La course du soleil

J'étais encore là, ce matin, à observer le lever de ce même soleil.
Chaque matin sans pluie, sur ce banc fait d'un tronc d'arbre couché, j'observais ces premiers rayons du jour.
Ils commencent par atteindre quelques nuages perdus dans ce ciel bleu qui s'éclaircit à chaque seconde, les colorant de rouge et de rose, avec quelques traits jaune-orangé. Parfois l'on peut voir des formes dans ces nuages: des animaux, des objets. Puis les rayons atteignent les premiers immeubles et hauts bâtiments, je commence à voir la ligne de lumière qui descend, lentement, d'étage en étage, jusqu'à atteindre les maisons. Tranquillement, la lumière vient se poser sur mon visage, éblouissant les conducteurs qui passent sur la route à quelques pas de là. Ensuite, les fleurs et herbes se mettent à briller, de petites étincelles dansantes autour de moi. Petit à petit, cette boule de feu et flammes se hisse dans notre ciel, réchauffant, éclairant, réjouissant les petits enfants qui courent jouer dans les parcs et les amoureux qui se promènent sur les chemins.

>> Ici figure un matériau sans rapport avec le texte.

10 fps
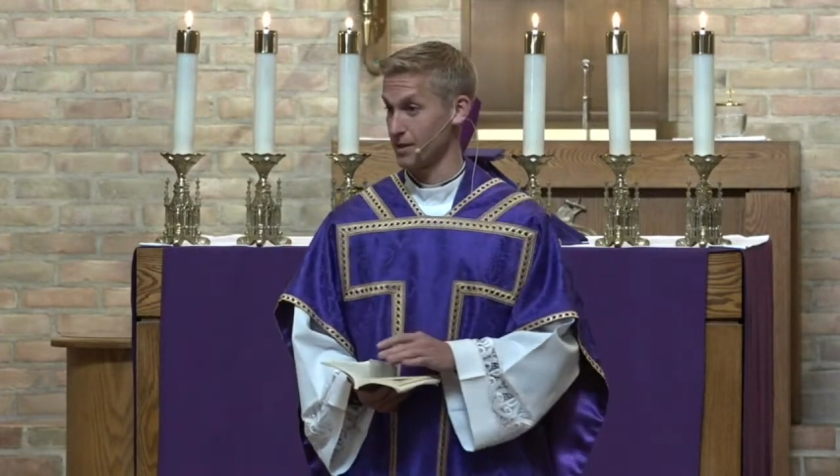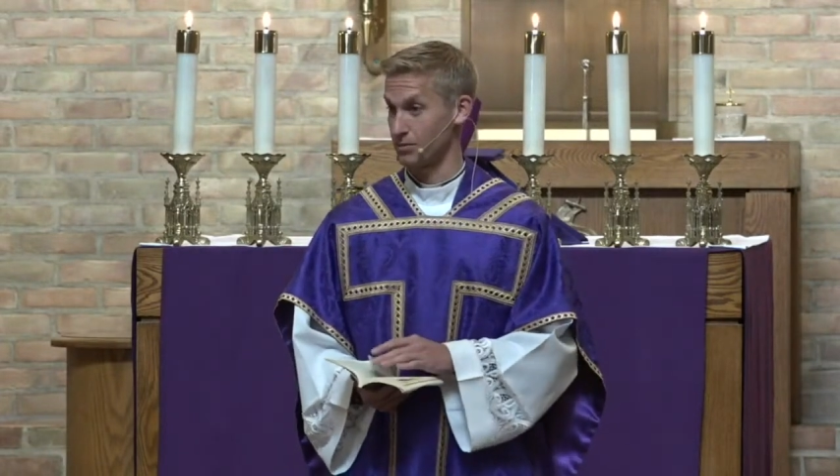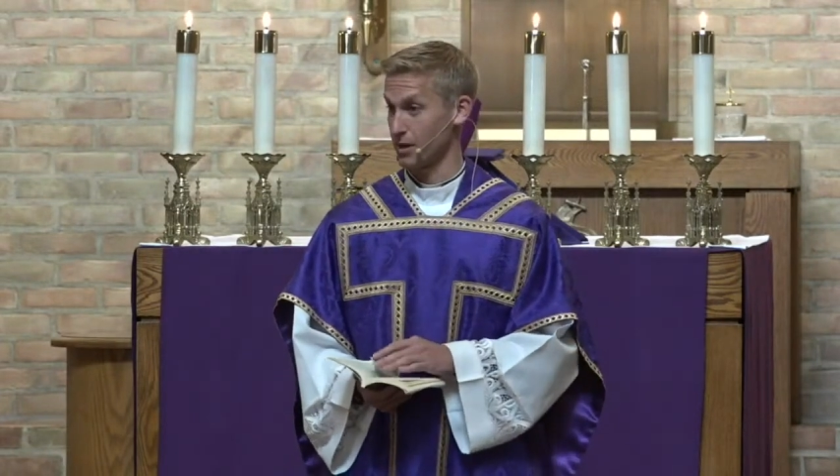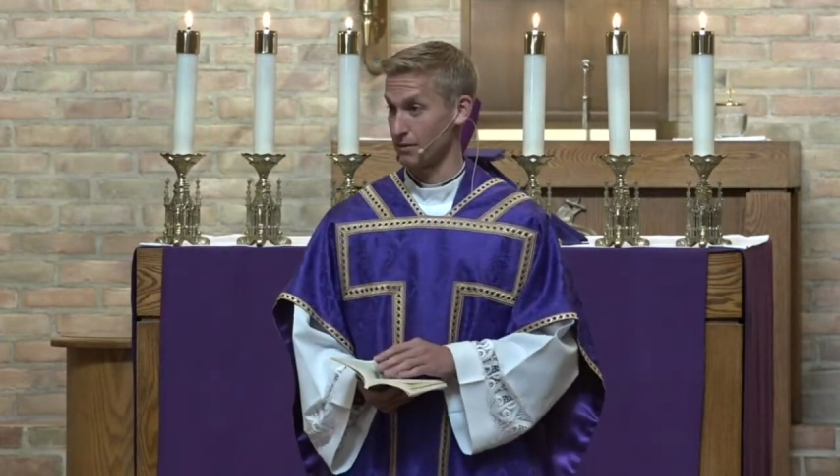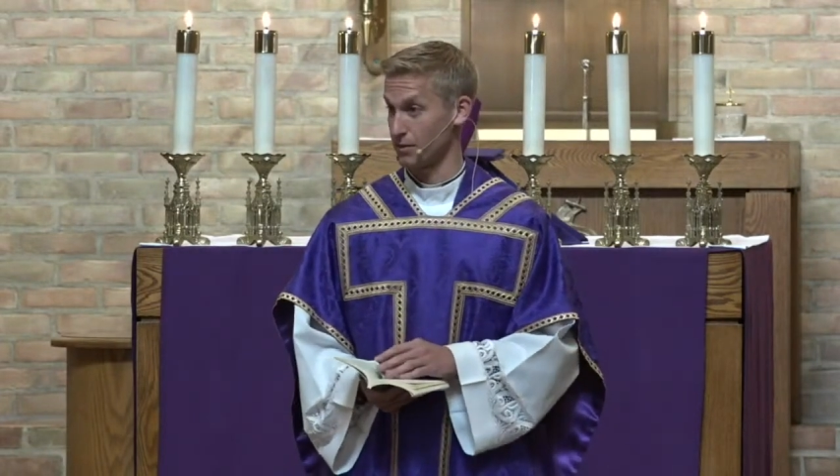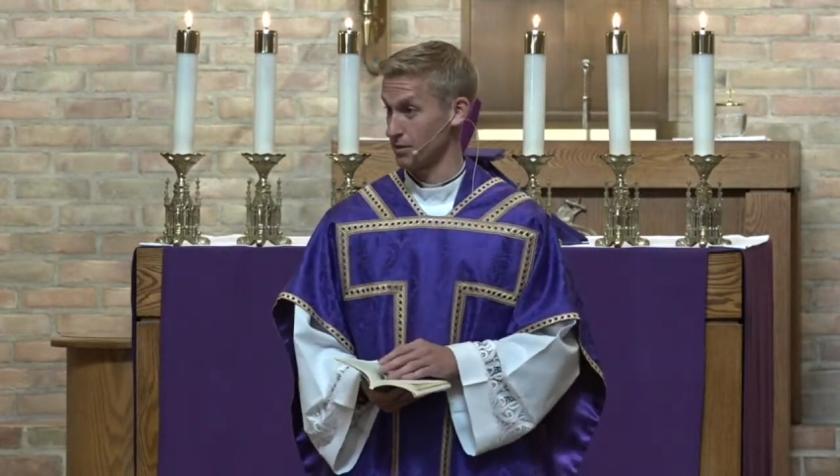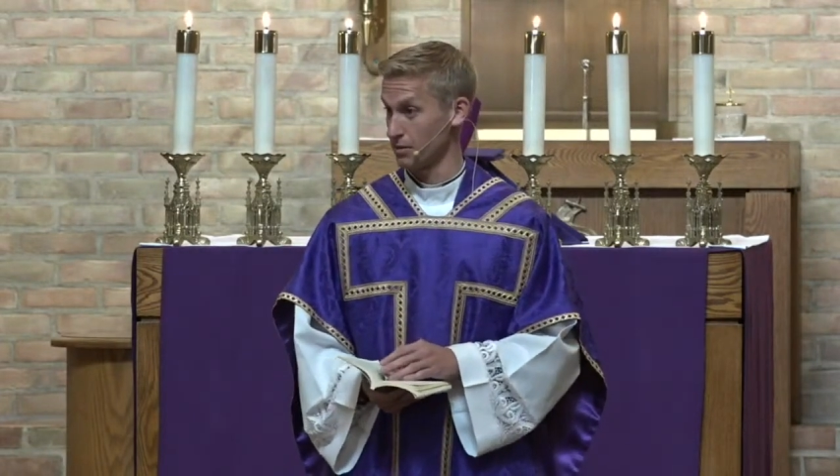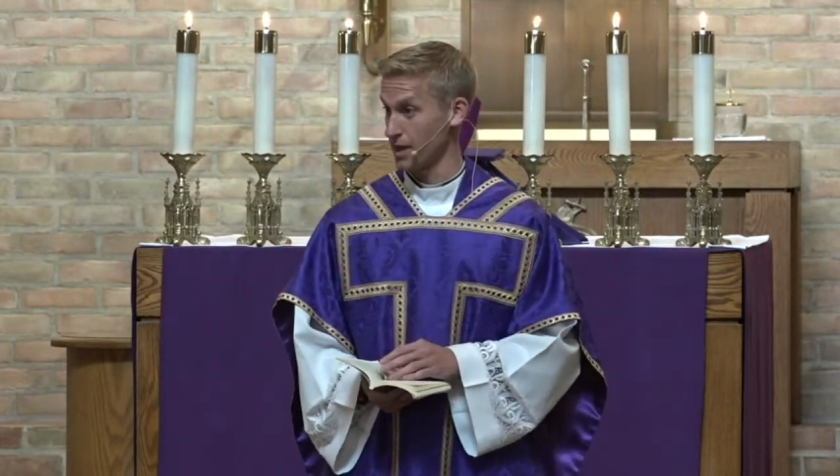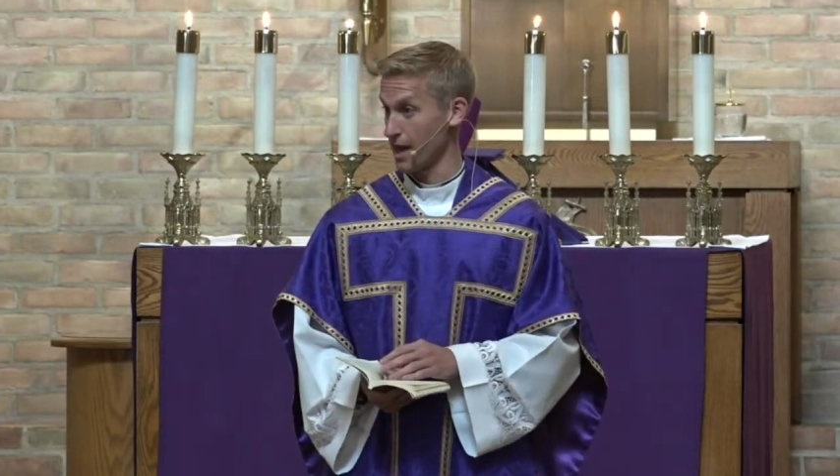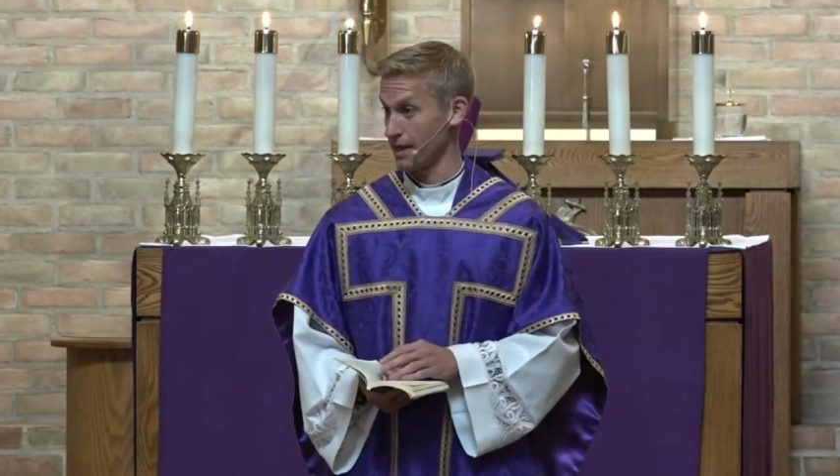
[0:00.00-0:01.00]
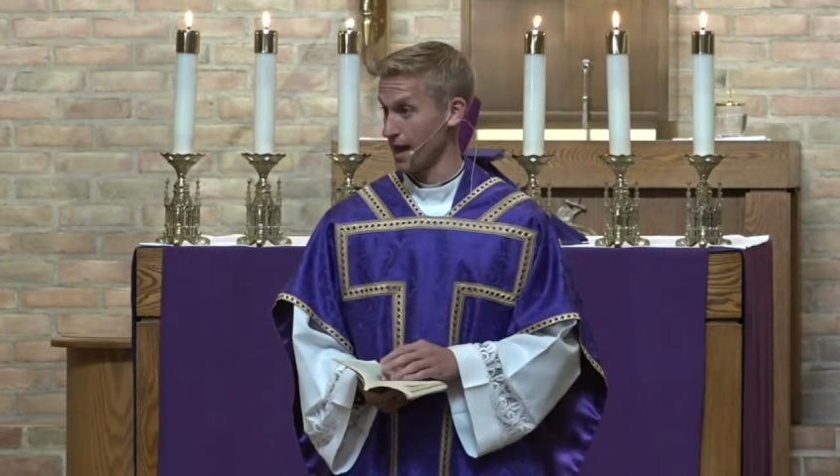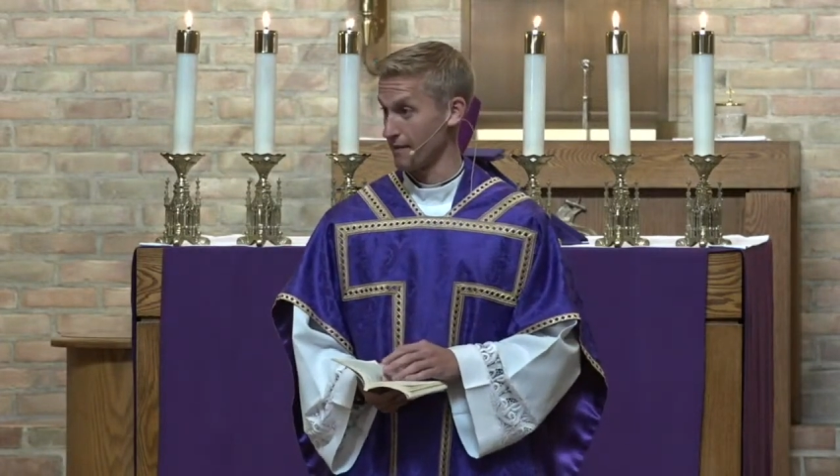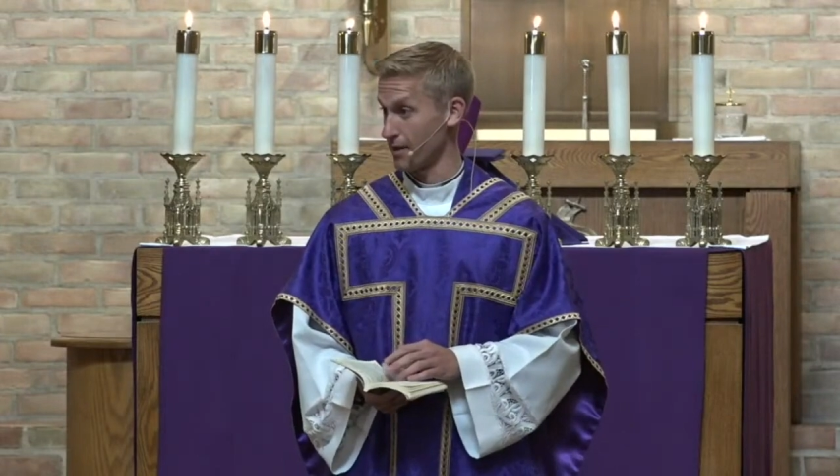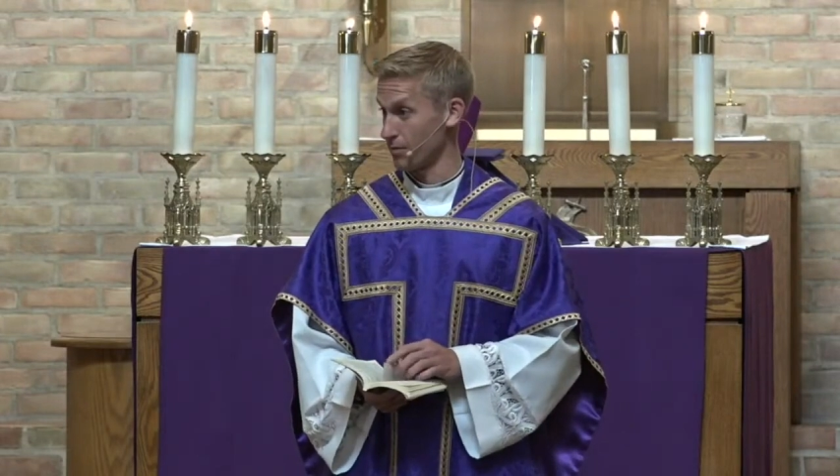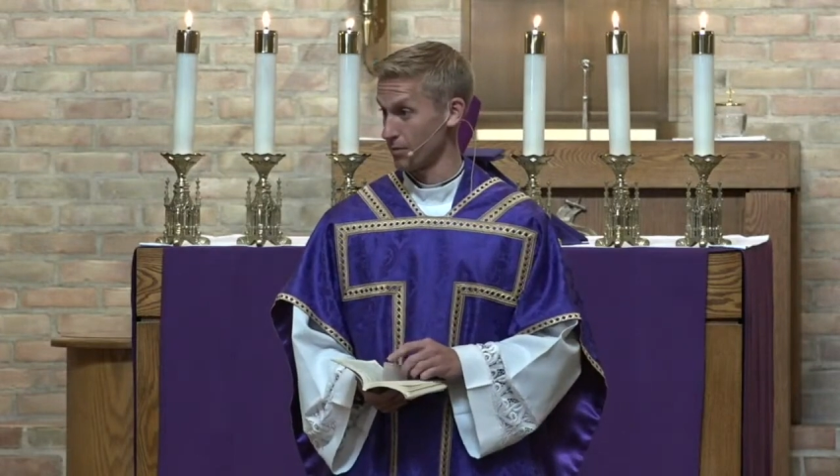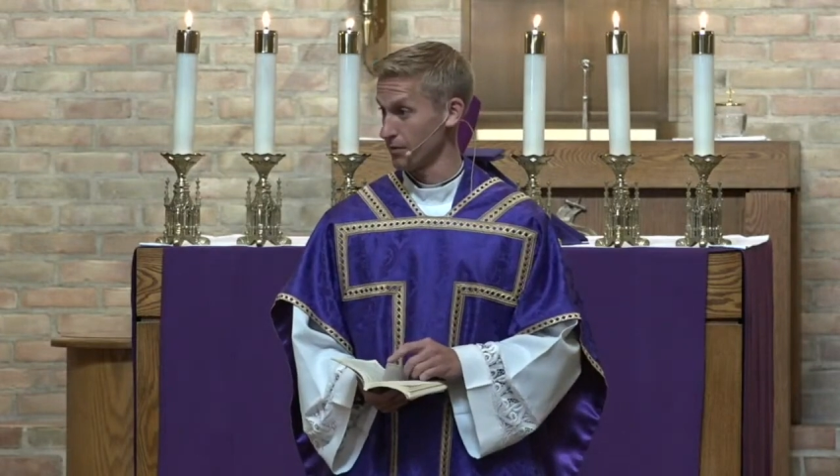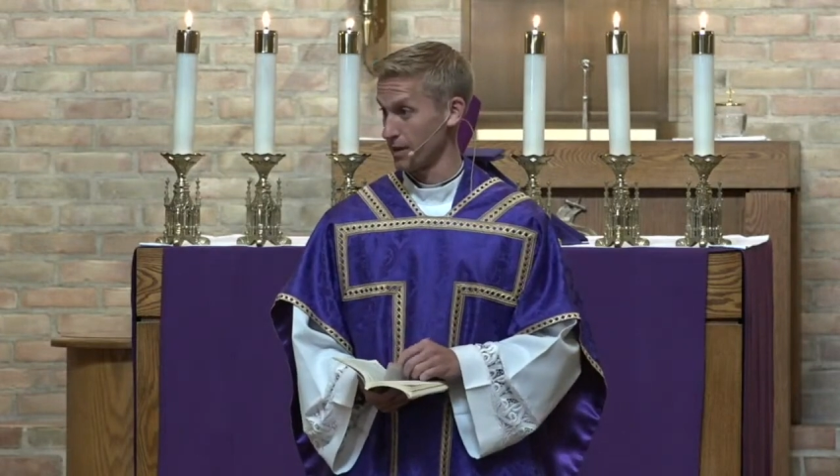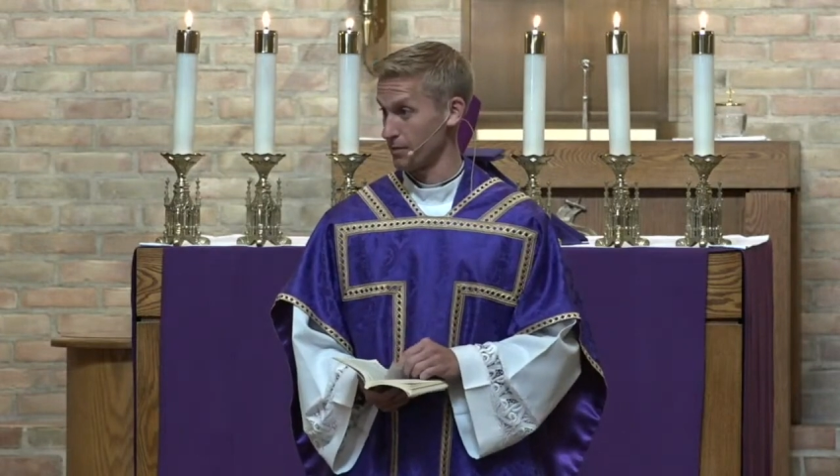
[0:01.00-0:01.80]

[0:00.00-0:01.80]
Mary's would ever do that and have that rule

Un peu plus tard des nuages ont couvert le bleu qui me surplombait, atténuant ces rayons. Il n'y avait plus d'enfant dans les parcs quand la pluie s'est mise à tomber. Une pluie fine, des millions de gouttelettes se déversant en léger rideau sur la terre et le goudron, sur ces arbres verts et ces voitures, faisant ressortir les couleurs aux yeux de celui qui veut bien prendre le temps d'observer. Les amoureux ne se baladent plus sur les chemins, ils se tiennent dans les bus où profitent de moments de repos à la maison, devant un film ou un jeu. Les mères et pères qui accompagnaient les petits sont maintenant au travail ou dans leur voiture, allant faire des courses dans des magasins et supermarchés. Et des vies se croisent, des corps ayant vécu de magnifiques moments, des voyages aux quatre coins de la Terre, des activités que d'autres ne connaissent même pas. Les regards se croisent sans jamais prendre le temps de vraiment se regarder, de comprendre les anges et démons qui se cachent au fond de ces yeux.
Le vent s'est levé dans l'après-midi, faisant baisser la tête aux corps se frôlant dans les rues, courbant les branches des arbres et pliant les herbes. La pluie fouettant les pare-brise, giflant les vitres des maisons et trempant toute âme qui oserait pointer la tête à l'extérieur, allant des papys et mamys et leur chien jusqu'à la nouvelle vendeuse au supermarché du quartier qui, ayant fini son service, traverse au pas de course la centaine de mètres qui la séparent de son véhicule.
Les nuages s'en sont allés peu avant que ce cher soleil décide de se retirer aussi, fatigué de devoir être si brillant toute la journée, tentant de montrer un exemple que tant de gens ne suivent pas. Au fur et à mesure qu'il descend, les ombres se rallongent sur le sol, la fraîcheur se fait sentir et les lampadaires s'allument le long des allées. Lors des derniers rayons de soleil, les couleurs matinales se décident à ressurgir un dernier instant, enflammant les cieux pour le plaisir des regards levés. La lumière remonte en haut de ces immeubles, retournant dans notre ciel qui s'assombrit tandis que le soir arrive. Seule la lune est éclairée par notre plus lumineux astre au moment où la nuit se fait sombre et que les gens rentrent chez eux. De la fumée s'élève des cheminées, de bons plats se préparant dans les habitations et restaurants.
La nuit devrait être calme, mais je ne la raconterai pas. Mon ventre gronde à sentir ces odeurs de nourriture et ce pauvre tronc coupé m'a bien assez vu pour le moment. Mais je reviendrai demain, si les nuages veulent bien me laisser quelques minutes, juste quelques instants, les meilleurs de la journée, lorsque les premiers rayons du jour atteignent quelques nuages perdus, lorsque le ciel brille de toutes ces splendeurs que le monde ne pense pas à observer.